··· LISTED RECORDS

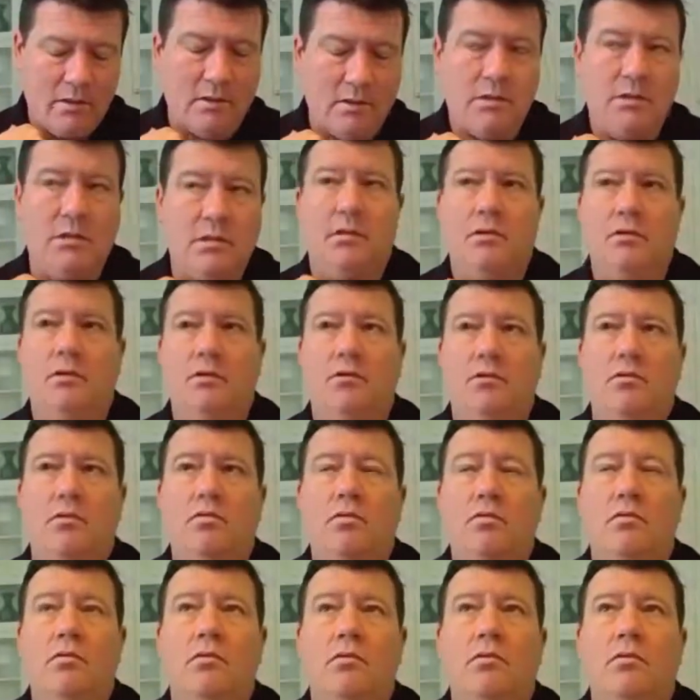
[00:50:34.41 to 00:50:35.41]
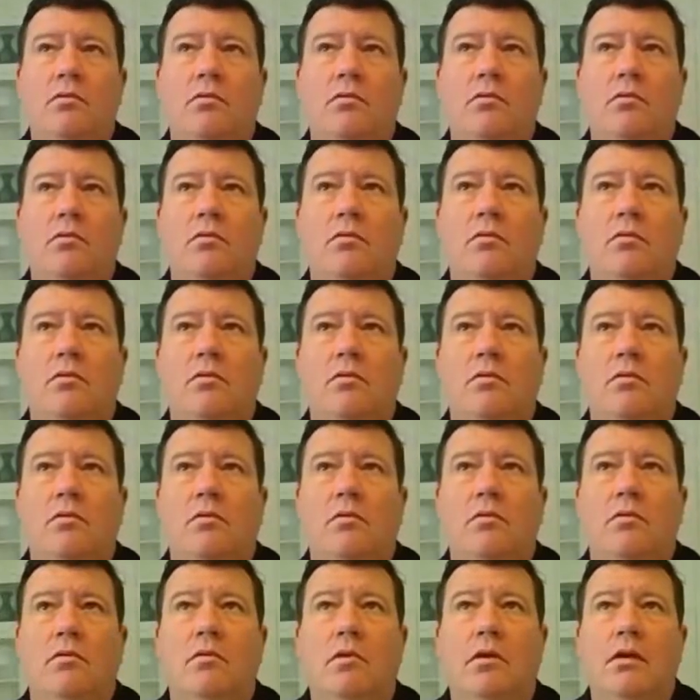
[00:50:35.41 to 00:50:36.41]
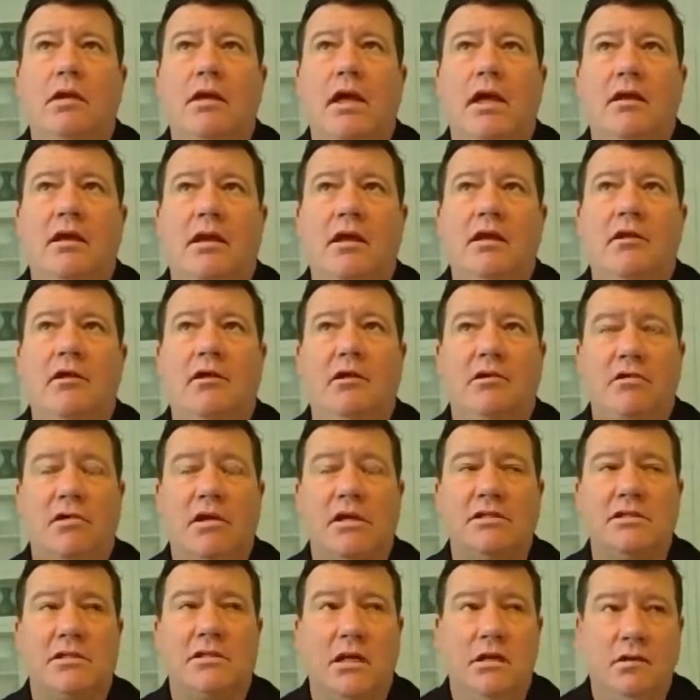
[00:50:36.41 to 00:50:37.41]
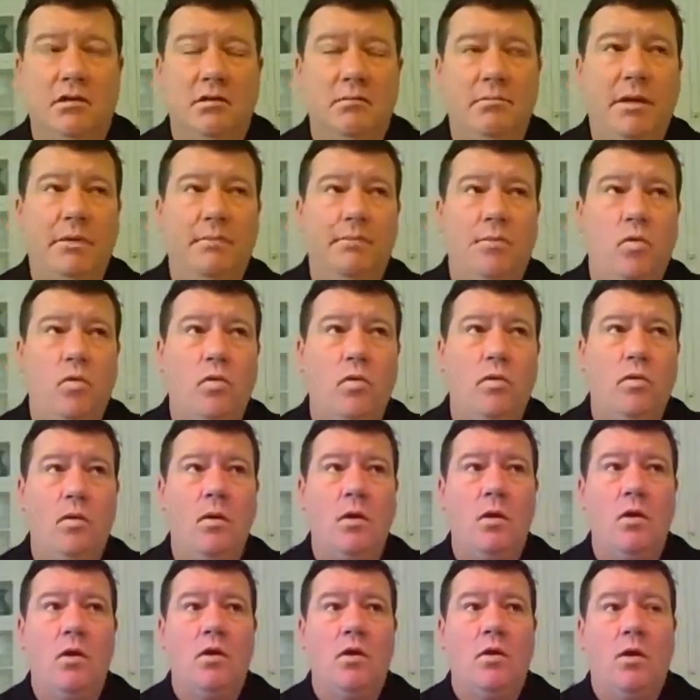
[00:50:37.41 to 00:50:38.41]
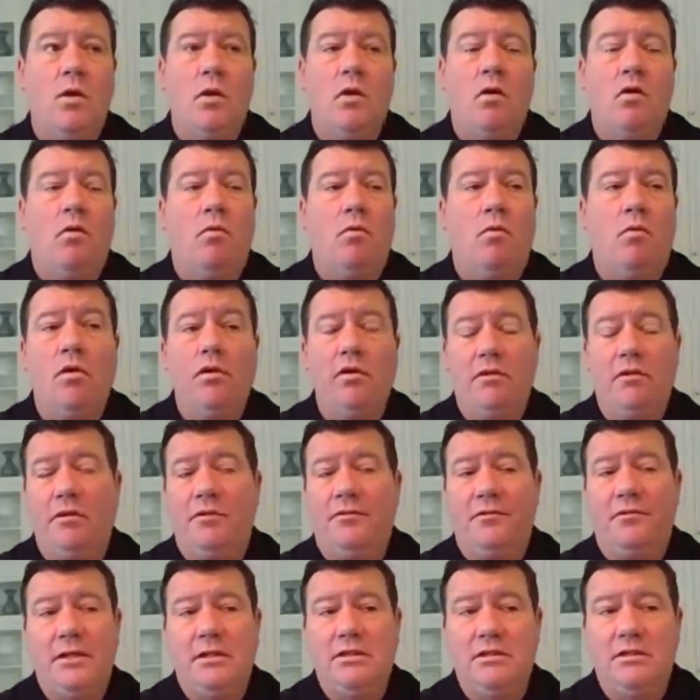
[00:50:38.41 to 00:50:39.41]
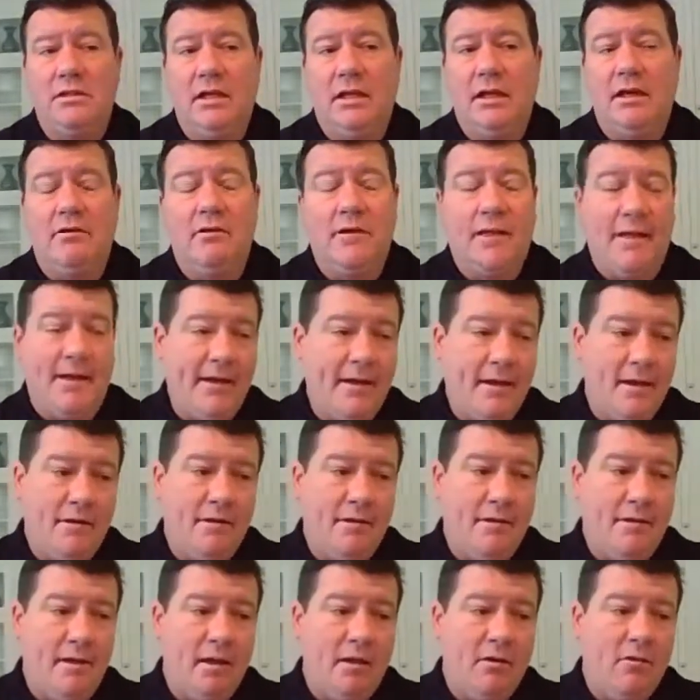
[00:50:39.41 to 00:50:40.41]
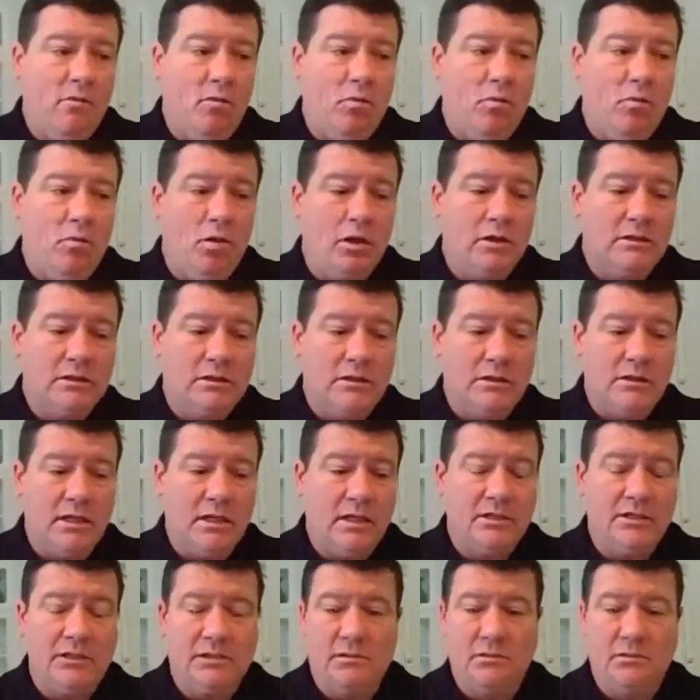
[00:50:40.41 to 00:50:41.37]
to kind of characterize it a little bit more, one of the things that Al Qaeda did was they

······

AIM OF THE EXERCISE — Retype all the material word for word while skipping any picture it contains.

EXERCISE RESPONSE —
[00:50:34.41 to 00:50:35.41]
[00:50:35.41 to 00:50:36.41]
[00:50:36.41 to 00:50:37.41]
[00:50:37.41 to 00:50:38.41]
[00:50:38.41 to 00:50:39.41]
[00:50:39.41 to 00:50:40.41]
[00:50:40.41 to 00:50:41.37]
to kind of characterize it a little bit more, one of the things that Al Qaeda did was they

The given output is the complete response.